1. ¿Qué es una acción de reivindicación?
Es la acción judicial que tiene el propietario de una cosa (mueble o inmueble) que no está en posesión de ella, para recuperarla de quien la posee actualmente. Es la defensa de la propiedad por excelencia.
2. ¿Qué diferencia hay entre propiedad y posesión?
La propiedad es el derecho real, el título jurídico que me acredita como dueño. La posesión es el hecho de tener la cosa bajo mi poder con la intención de ser el dueño (animus domini), aunque no tenga el título. Generalmente coinciden, pero en casos como este, se separan.
3. Compré un terreno y creo que me falta una parte, ¿qué es lo primero que debo hacer?
Lo primero y más importante es contratar a un agrimensor para que realice una mensura del lote. Ese informe pericial será la prueba fundamental para determinar si efectivamente hay un faltante y de cuánto es, y será la base de cualquier reclamo judicial futuro.
4. ¿Si ocupo un terreno por muchos años, me convierto en dueño?
No automáticamente. Para adquirir un inmueble por el paso del tiempo se necesita un proceso judicial llamado juicio de usucapión (o prescripción adquisitiva). En ese juicio, se debe probar una posesión continua, pública, pacífica y con ánimo de dueño por el plazo que marca la ley (generalmente 20 años para la usucapión larga). No es un trámite simple.

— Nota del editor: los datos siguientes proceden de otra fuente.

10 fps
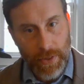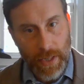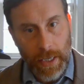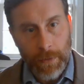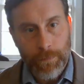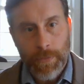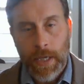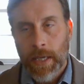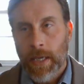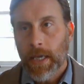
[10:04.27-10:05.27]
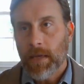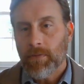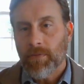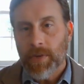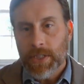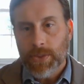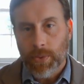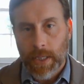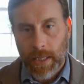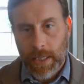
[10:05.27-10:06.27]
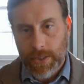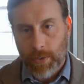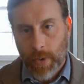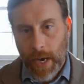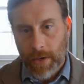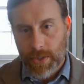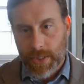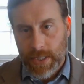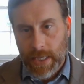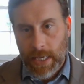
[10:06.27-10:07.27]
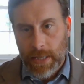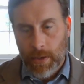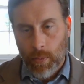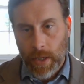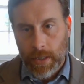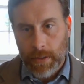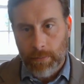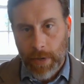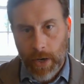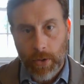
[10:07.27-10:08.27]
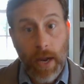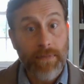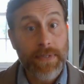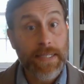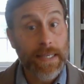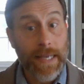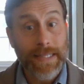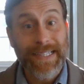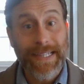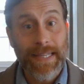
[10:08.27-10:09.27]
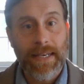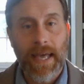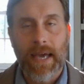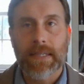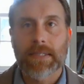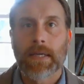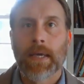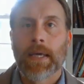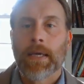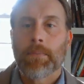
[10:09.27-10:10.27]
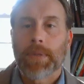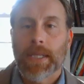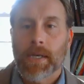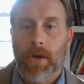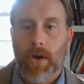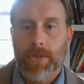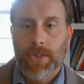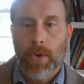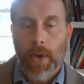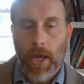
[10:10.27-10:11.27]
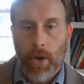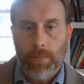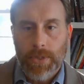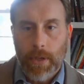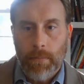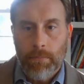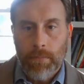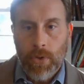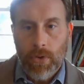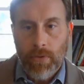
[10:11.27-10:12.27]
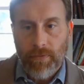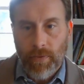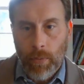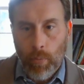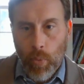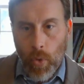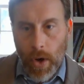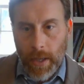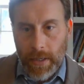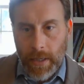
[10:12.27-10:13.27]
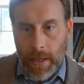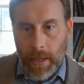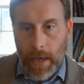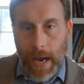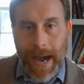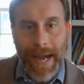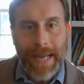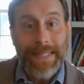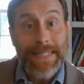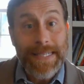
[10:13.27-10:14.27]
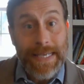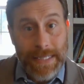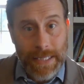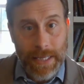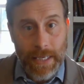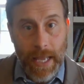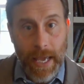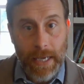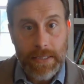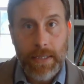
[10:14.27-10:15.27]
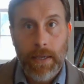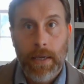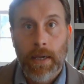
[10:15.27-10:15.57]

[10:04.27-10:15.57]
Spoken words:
a thing. It visually lets the writer see that one paragraph is connected to the next, but then it also helps move from one idea to the next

5. ¿Qué es la “buena fe” en la posesión?
La buena fe existe cuando el poseedor, por un error de hecho excusable, está persuadido de que su posesión es legítima. Por ejemplo, si compró con un título que creía válido pero que tenía un vicio oculto. Es muy difícil de alegar en casos de invasión de linderos, que generalmente se consideran un error inexcusable.

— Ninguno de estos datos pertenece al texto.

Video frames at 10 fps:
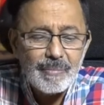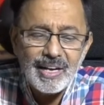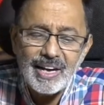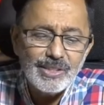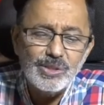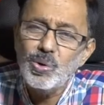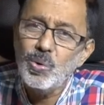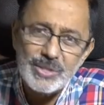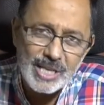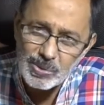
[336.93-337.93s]
My heart
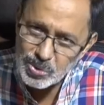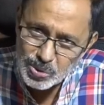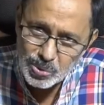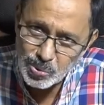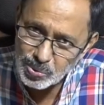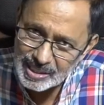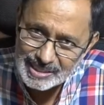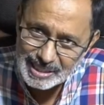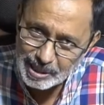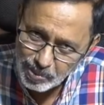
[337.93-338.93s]
goes out to
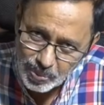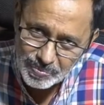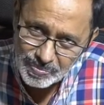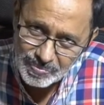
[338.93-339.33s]
Kunal Khemu.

6. ¿Qué pasa si el vecino se niega a demoler la pared?
El fallo establece un “apercibimiento de ejecución forzada a su cargo”. Esto significa que si el vecino no cumple voluntariamente en el plazo de 45 días, la propietaria puede pedirle al juez que ordene la demolición por medio de un oficial de justicia y contratando a una empresa, y que todos los costos de ese procedimiento sean pagados por el vecino condenado.
El fallo de Cipolletti es un faro de claridad en el a menudo tormentoso mar de las relaciones de vecindad. Nos recuerda que, aunque la posesión de hecho pueda generar una sensación de derecho, en el ámbito judicial, la batalla por los límites se gana con pruebas técnicas y títulos inobjetables. La palabra de un agrimensor se convierte en la brújula que guía al juez, y el título de dominio es el mapa que define el territorio de manera incontrovertible.

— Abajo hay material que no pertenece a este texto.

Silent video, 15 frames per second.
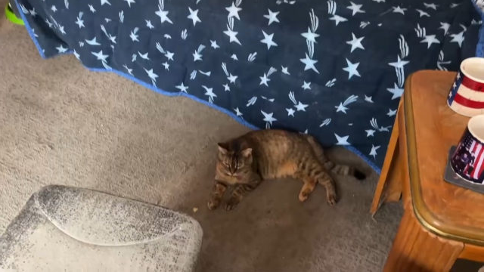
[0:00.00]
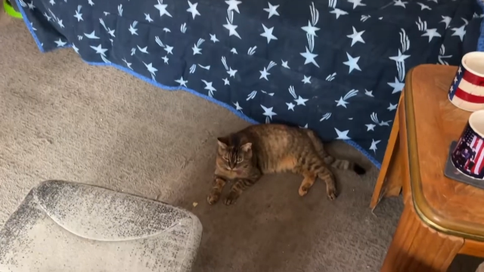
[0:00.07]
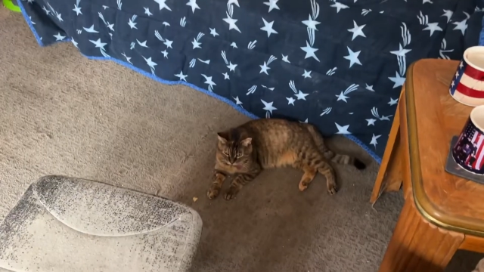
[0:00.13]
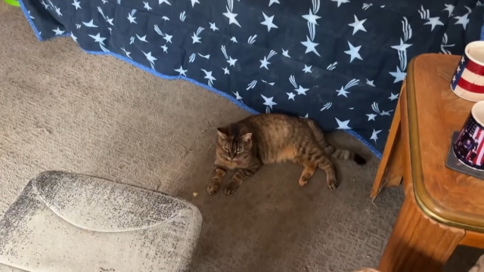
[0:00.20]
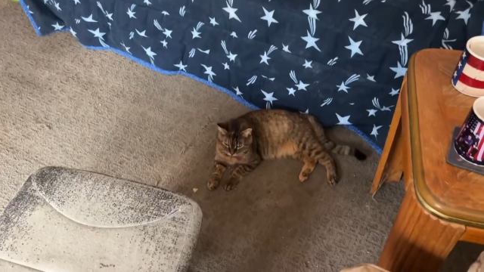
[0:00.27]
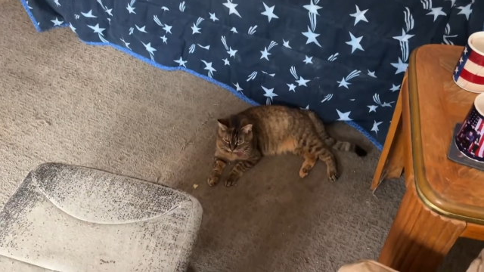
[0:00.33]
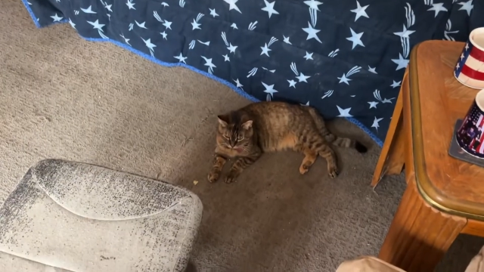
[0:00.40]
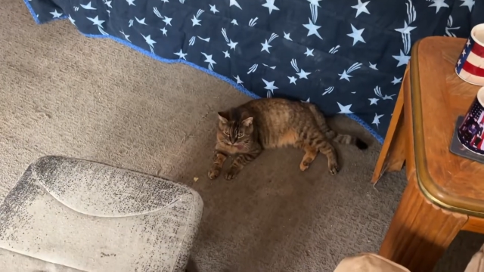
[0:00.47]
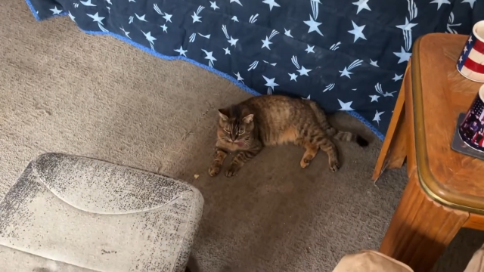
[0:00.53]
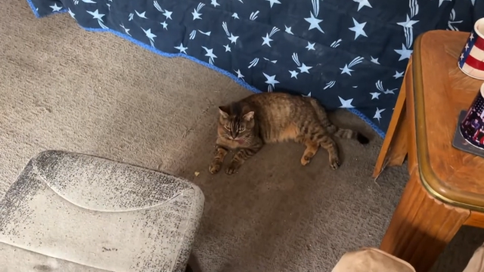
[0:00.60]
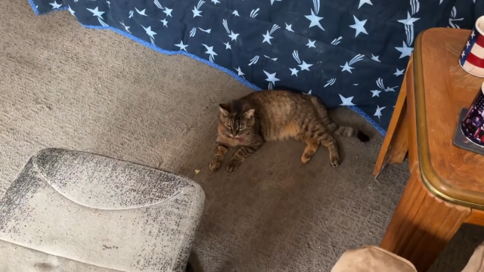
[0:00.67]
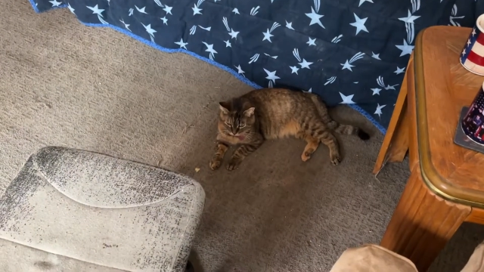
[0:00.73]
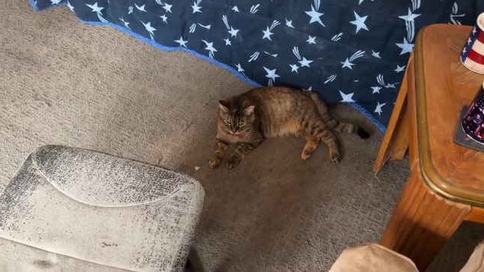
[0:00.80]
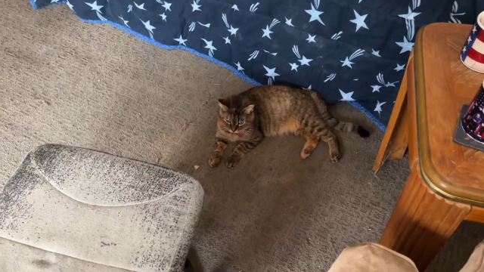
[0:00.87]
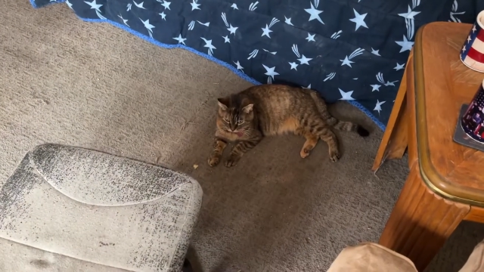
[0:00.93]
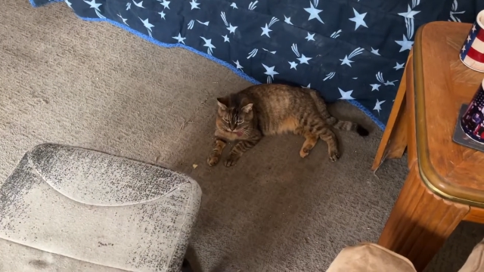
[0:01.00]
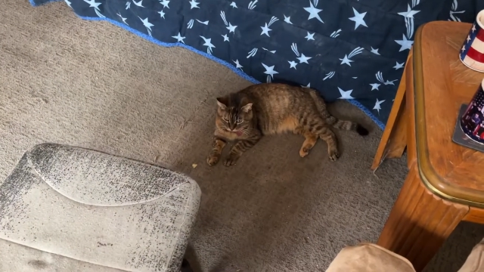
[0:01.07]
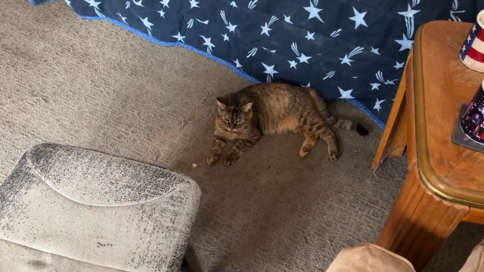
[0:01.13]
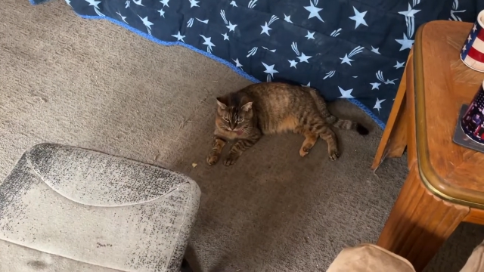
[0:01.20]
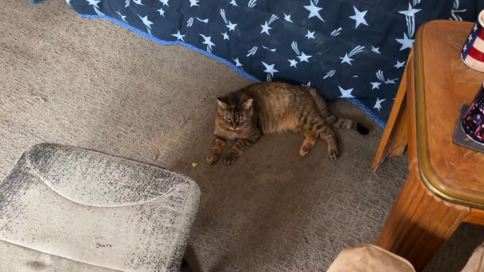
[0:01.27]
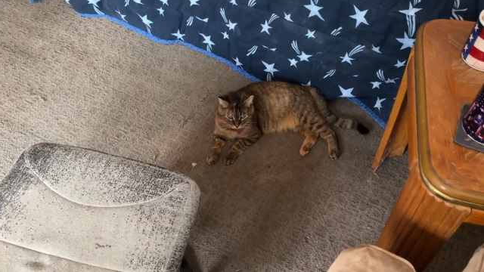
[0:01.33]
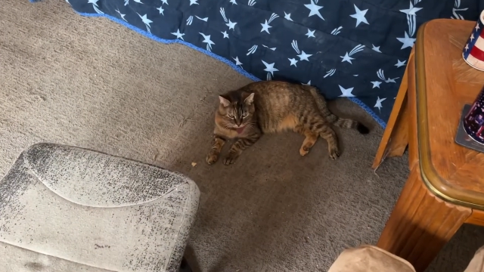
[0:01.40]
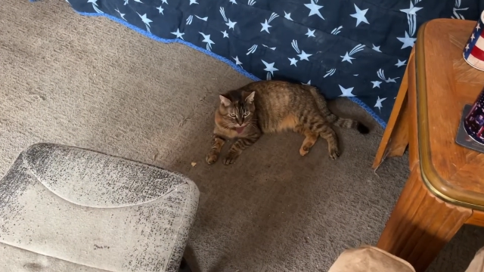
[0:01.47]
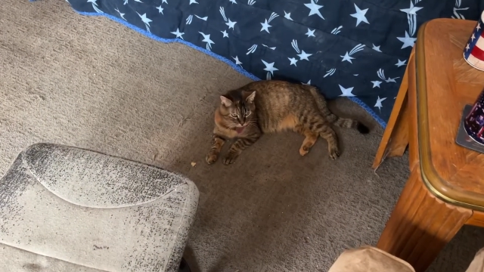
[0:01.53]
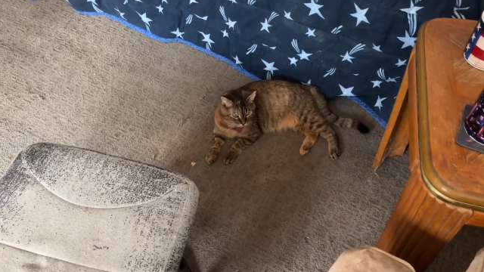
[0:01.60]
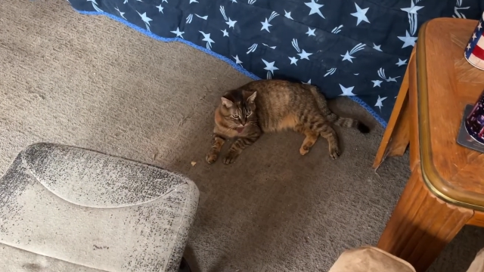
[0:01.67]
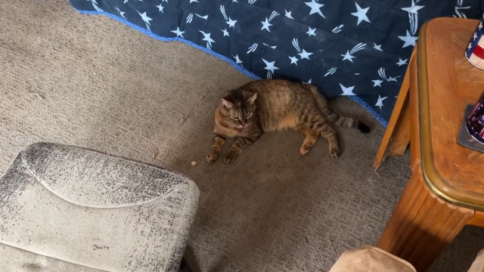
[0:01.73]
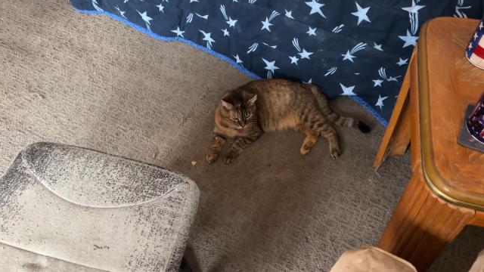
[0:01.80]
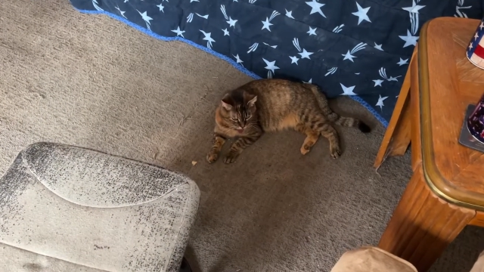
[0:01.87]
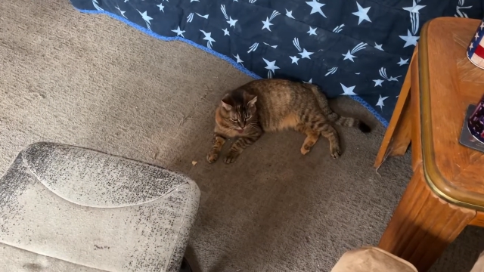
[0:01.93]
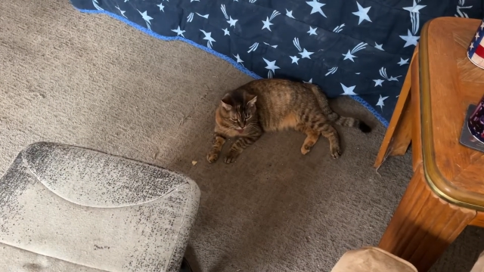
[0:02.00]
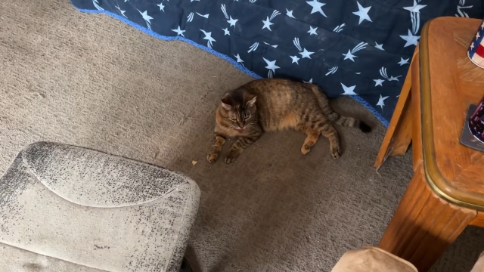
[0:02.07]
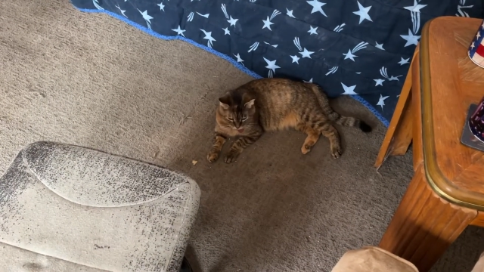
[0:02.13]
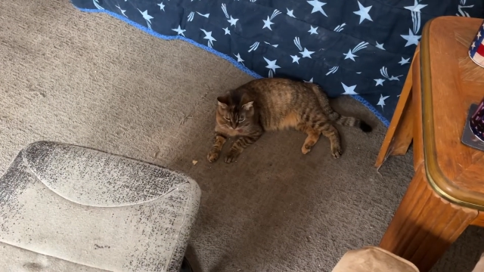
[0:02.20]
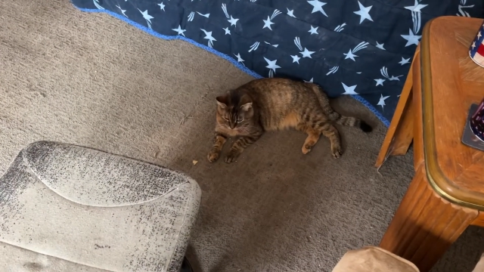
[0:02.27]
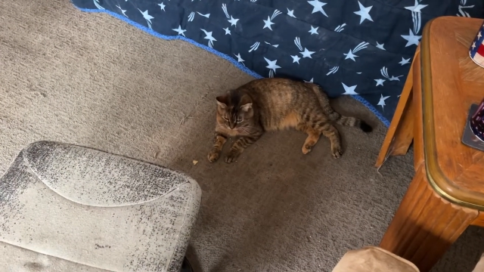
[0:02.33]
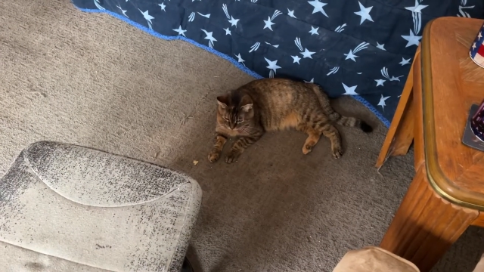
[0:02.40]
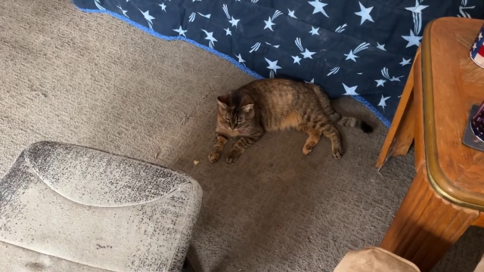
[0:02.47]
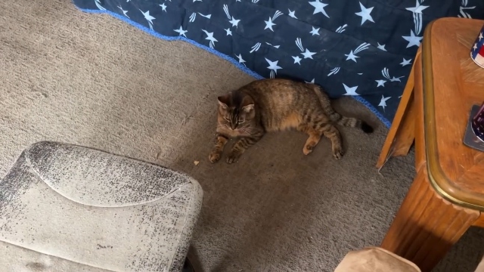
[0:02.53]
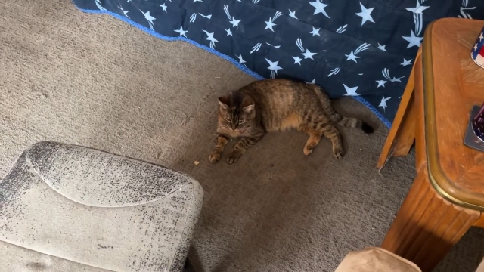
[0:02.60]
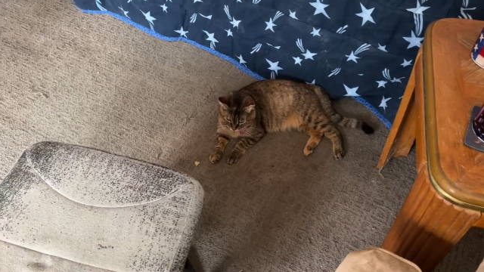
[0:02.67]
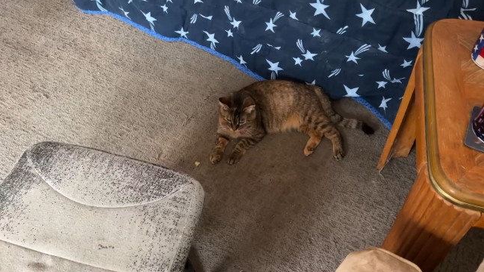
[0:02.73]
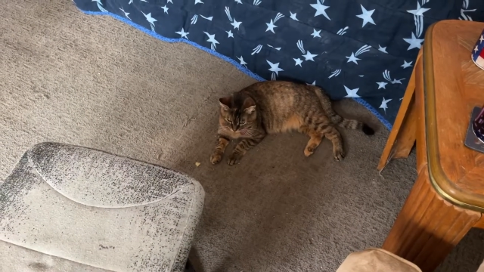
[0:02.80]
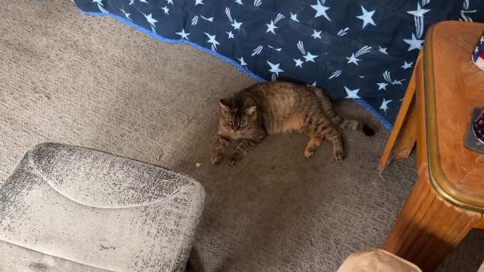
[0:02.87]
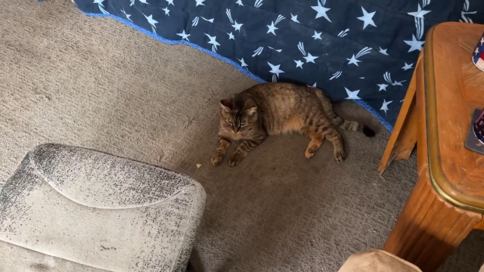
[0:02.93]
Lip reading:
Nobody's mouth can be seen.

Para los propietarios, la lección es doble: nunca dar por sentados los límites de su propiedad y, ante la menor duda, recurrir a la ciencia de la agrimensura. Para quienes ocupan terrenos ajenos, la advertencia es clara: la posesión sin un justo título y sin pruebas contundentes es una fortaleza de arena, incapaz de resistir el embate de una acción de reivindicación bien fundada. Al final, la justicia tiende a alinear la realidad con el derecho, asegurando que cada metro cuadrado vuelva a su legítimo dueño.